#### TASK DETAILS
Leave out the pictures and output exactly the lines below from the one with "Video frames at" down to the one with "Transcript: and then right in. Another", both of them included.

#### DATA UNDER STUDY
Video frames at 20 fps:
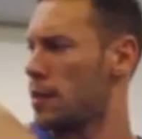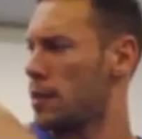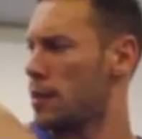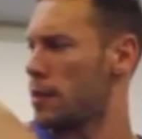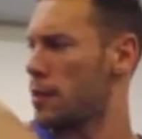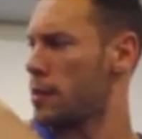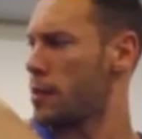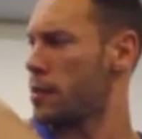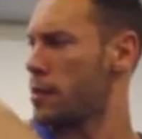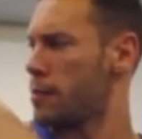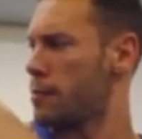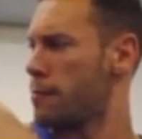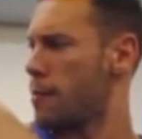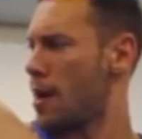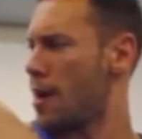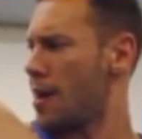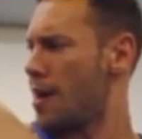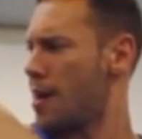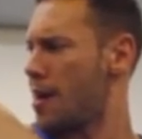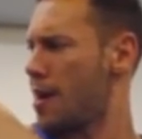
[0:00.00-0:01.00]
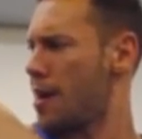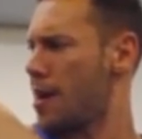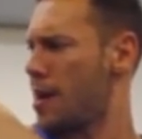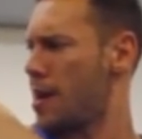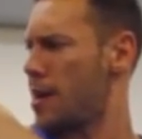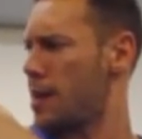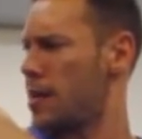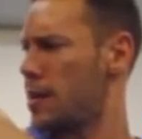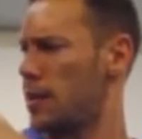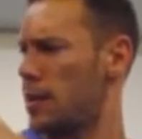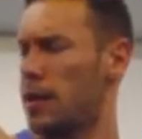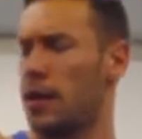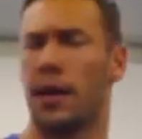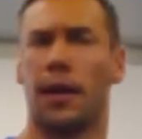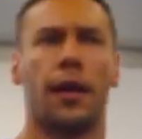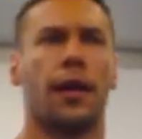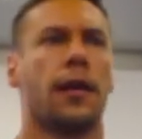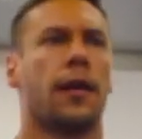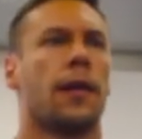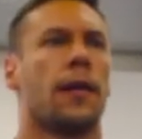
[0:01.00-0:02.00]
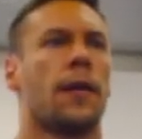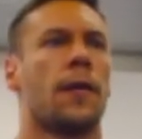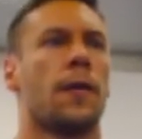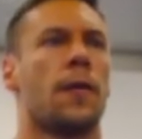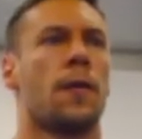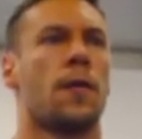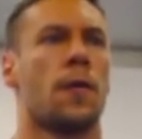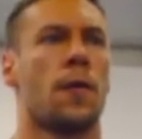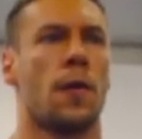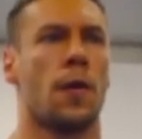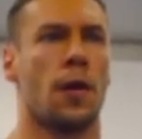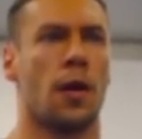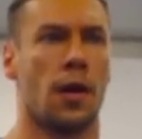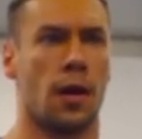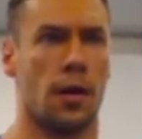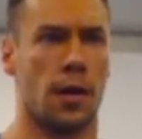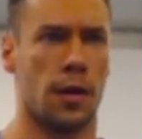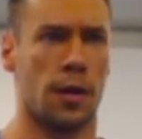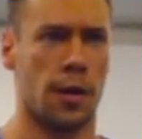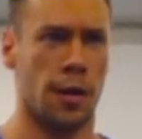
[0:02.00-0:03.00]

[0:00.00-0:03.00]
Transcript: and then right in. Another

...

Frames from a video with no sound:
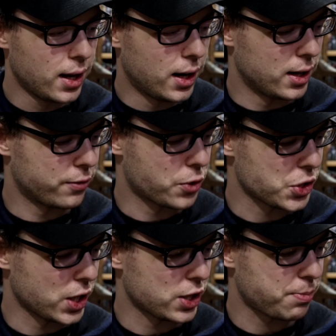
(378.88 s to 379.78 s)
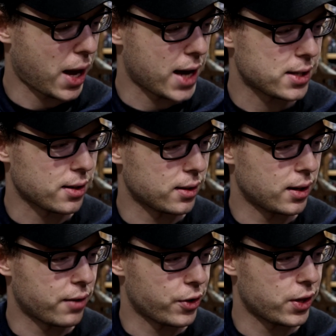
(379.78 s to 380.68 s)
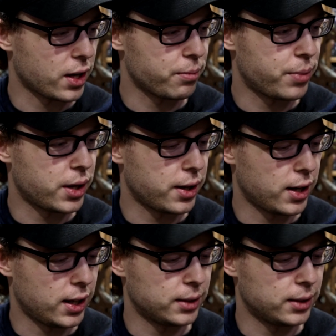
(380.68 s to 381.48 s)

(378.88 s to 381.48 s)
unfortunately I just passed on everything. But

...

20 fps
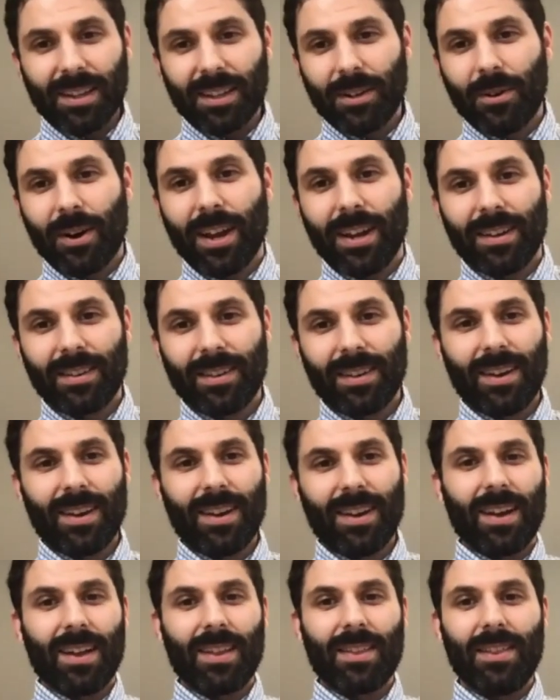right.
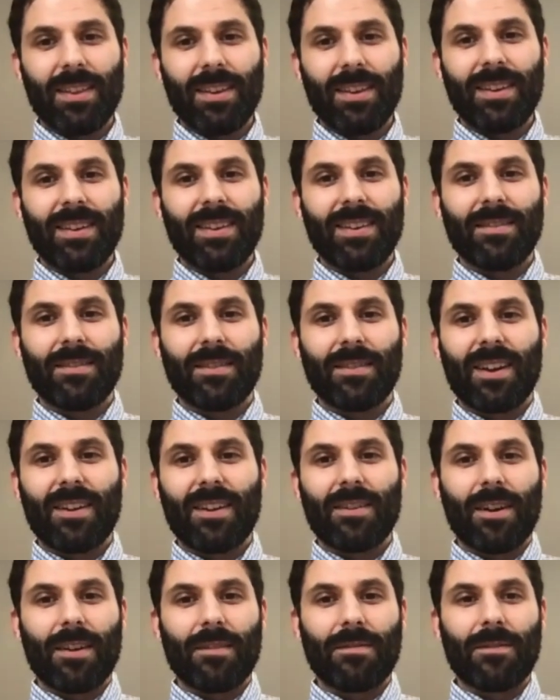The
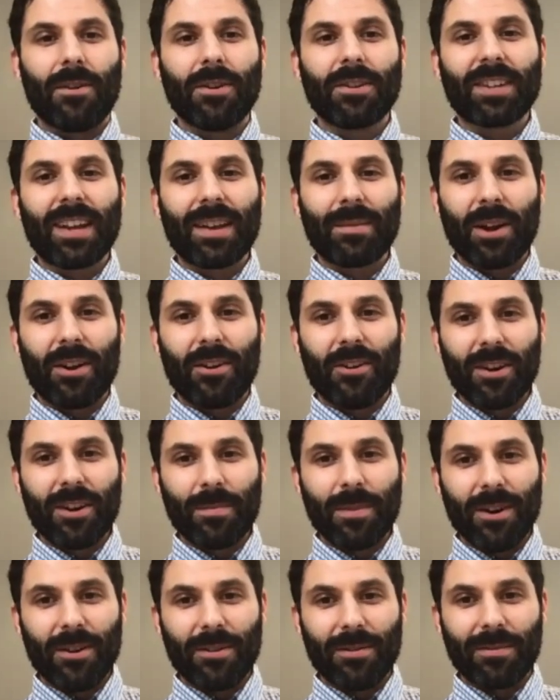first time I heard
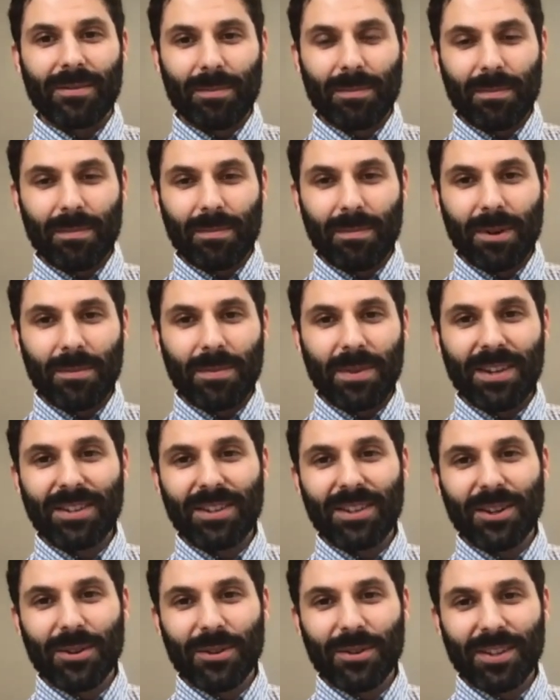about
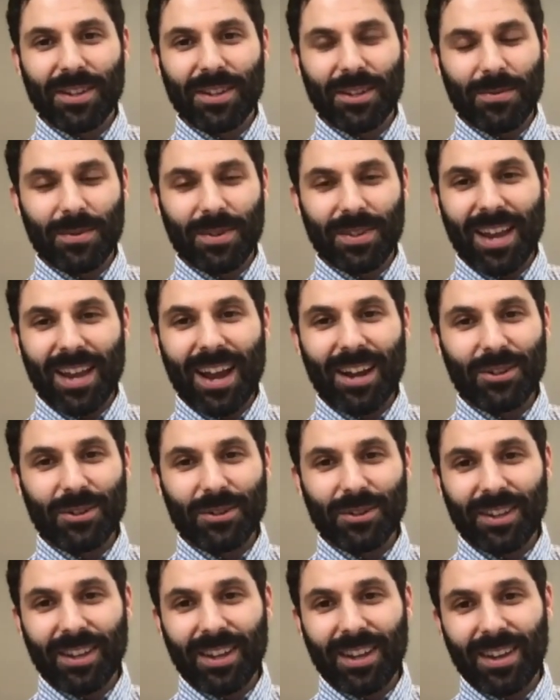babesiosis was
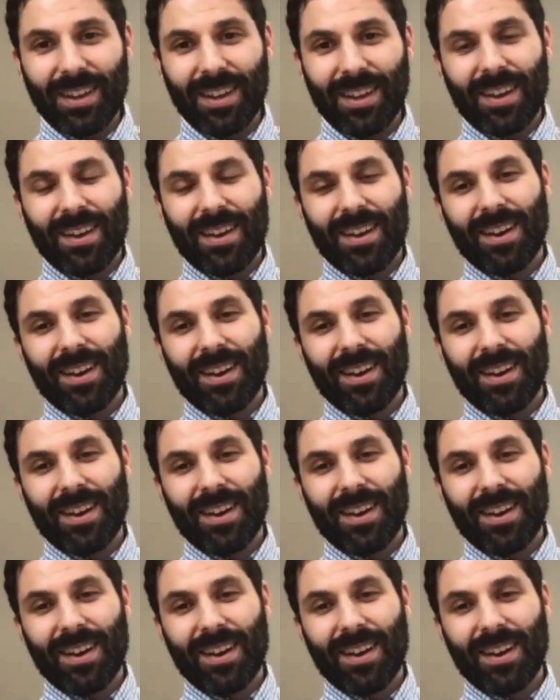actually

#### OUTPUT FOR THIS EXERCISE
Video frames at 20 fps:
[0:00.00-0:01.00]
[0:01.00-0:02.00]
[0:02.00-0:03.00]

[0:00.00-0:03.00]
Transcript: and then right in. Another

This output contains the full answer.